Ein Digital Twin (digitaler Zwilling) ist ein digitales Abbild eines physischen Objekts oder Prozesses, das in Echtzeit oder nahezu Echtzeit synchronisiert wird. In der Industrie werden Digital Twins für Maschinen, Anlagen, Produkte und ganze Fabriken eingesetzt – mit Anbindung an ERP, MES, IoT und CAD/PLM.

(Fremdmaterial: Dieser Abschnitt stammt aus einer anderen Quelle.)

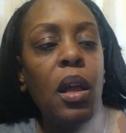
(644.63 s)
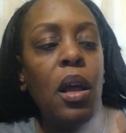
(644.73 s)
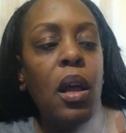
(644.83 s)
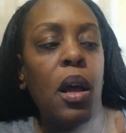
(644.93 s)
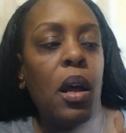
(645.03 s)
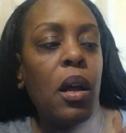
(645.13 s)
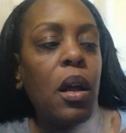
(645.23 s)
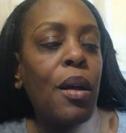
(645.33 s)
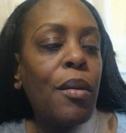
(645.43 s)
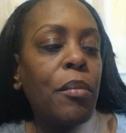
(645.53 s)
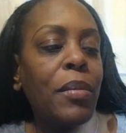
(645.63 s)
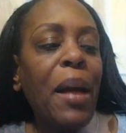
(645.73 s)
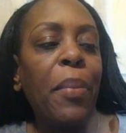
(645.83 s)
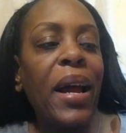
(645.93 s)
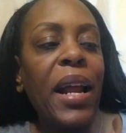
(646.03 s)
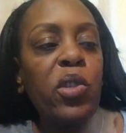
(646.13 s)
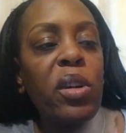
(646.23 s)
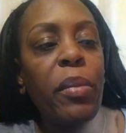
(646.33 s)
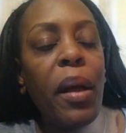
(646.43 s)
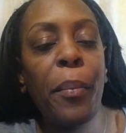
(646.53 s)
um, not pine tree, but
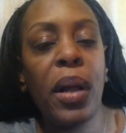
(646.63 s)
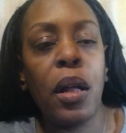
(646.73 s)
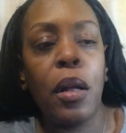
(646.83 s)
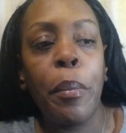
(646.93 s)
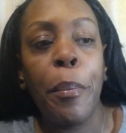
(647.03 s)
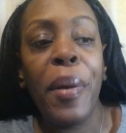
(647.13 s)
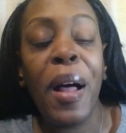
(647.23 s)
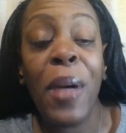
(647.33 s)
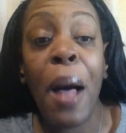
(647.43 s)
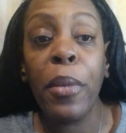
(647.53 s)
um, pomegranate.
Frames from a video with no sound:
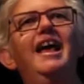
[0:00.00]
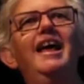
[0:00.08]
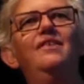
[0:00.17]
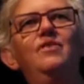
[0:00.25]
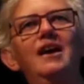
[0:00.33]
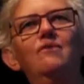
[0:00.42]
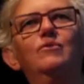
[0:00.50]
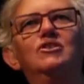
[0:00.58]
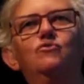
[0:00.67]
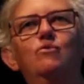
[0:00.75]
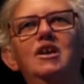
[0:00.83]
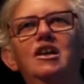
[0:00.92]
and that
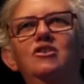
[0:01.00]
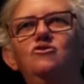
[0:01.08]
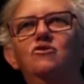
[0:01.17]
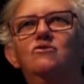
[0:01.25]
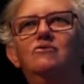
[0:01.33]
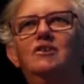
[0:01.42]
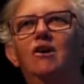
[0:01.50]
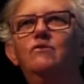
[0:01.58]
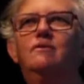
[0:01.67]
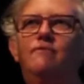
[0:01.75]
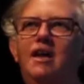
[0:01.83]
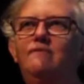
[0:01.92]
was where you
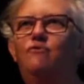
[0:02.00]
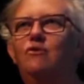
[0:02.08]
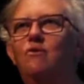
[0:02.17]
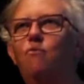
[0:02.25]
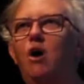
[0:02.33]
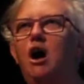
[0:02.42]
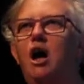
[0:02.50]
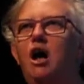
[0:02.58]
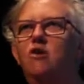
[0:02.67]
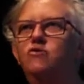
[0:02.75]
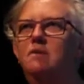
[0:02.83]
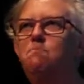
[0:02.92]
cultivate for a
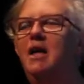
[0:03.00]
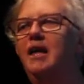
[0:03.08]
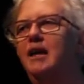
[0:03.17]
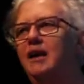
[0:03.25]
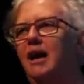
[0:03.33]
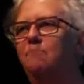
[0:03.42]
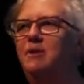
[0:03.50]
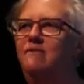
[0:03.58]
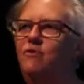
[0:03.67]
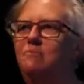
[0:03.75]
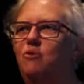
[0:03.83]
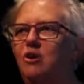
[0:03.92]
while, you pack up
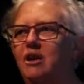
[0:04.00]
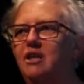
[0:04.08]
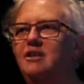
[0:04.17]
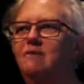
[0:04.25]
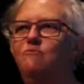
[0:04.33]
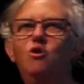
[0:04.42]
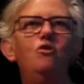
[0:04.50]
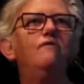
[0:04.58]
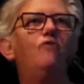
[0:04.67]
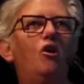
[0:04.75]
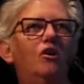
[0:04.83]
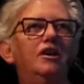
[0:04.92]
everybody, and you
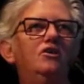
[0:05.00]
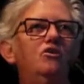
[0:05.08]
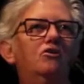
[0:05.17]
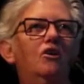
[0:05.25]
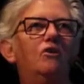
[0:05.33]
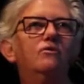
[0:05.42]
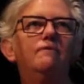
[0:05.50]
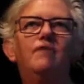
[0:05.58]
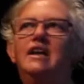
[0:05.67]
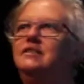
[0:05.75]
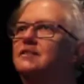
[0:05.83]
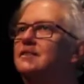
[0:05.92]
move on and you
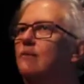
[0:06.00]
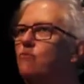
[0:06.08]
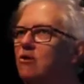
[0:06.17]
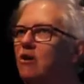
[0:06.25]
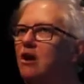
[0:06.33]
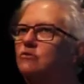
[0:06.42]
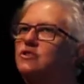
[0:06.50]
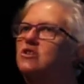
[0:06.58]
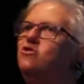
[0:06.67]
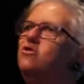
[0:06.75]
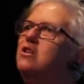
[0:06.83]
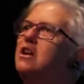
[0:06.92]
cultivate somewhere else,
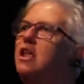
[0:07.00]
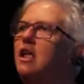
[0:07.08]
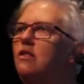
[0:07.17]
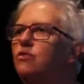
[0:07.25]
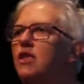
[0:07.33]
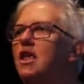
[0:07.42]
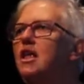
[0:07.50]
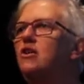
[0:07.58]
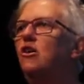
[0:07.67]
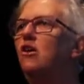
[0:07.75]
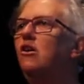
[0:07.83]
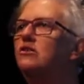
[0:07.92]
and you let the
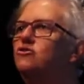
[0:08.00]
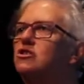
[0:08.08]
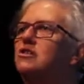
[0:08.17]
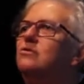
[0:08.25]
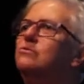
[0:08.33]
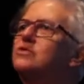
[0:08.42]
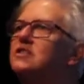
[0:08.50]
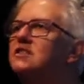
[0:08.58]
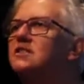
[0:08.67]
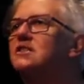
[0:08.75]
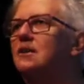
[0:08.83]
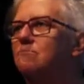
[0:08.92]
ecological
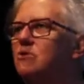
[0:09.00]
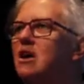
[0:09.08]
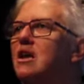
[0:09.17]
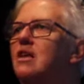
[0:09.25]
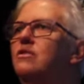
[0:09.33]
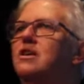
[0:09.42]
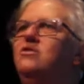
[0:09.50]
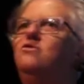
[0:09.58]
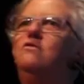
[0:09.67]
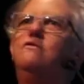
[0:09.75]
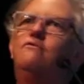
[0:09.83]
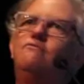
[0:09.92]
system that
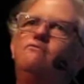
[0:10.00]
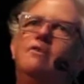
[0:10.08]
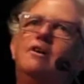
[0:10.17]
you've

Drei Ebenen von Digital Twins

Asset Twin

Digitales Abbild einer einzelnen Maschine oder Anlage. Verwendung: Predictive Maintenance, Remote-Diagnose, Condition Monitoring.

Process Twin

Digitales Abbild eines Produktions- oder Logistikprozesses. Verwendung: Simulation, Prozessoptimierung, Fehleranalyse.

System Twin

Digitales Abbild einer kompletten Wertschöpfungskette. Verwendung: Supply-Chain-Optimierung, Resilienz-Planung.

Anbieter

Marktführer für Digital-Twin-Plattformen:

  • Siemens NX mit Teamcenter und Mendix
  • Microsoft Azure Digital Twins
  • AWS IoT TwinMaker
  • PTC ThingWorx
  • Ansys Twin Builder
  • Bentley iTwin für Bauprojekte

Integration mit ERP

Digital Twins ergänzen das ERP, ersetzen es nicht. Während das ERP Stammdaten und Auftragslogik führt, liefert der Digital Twin Echtzeit-Status, Simulationen und Prognosen. Eine saubere Integration läuft typischerweise über IoT-Plattformen und APIs (REST oder OPC-UA).

Häufige Fragen

Brauche ich Digital Twin im Mittelstand?

Bei kapitalintensiven Maschinen oder komplexer Produktion ja. Quick Wins gibt es bei Predictive Maintenance bereits ab 2-3 großen Maschinen.

Was kostet ein Digital Twin?

Asset Twins ab 30.000 EUR pro Maschine, System Twins für ganze Fabriken 500.000 EUR aufwärts.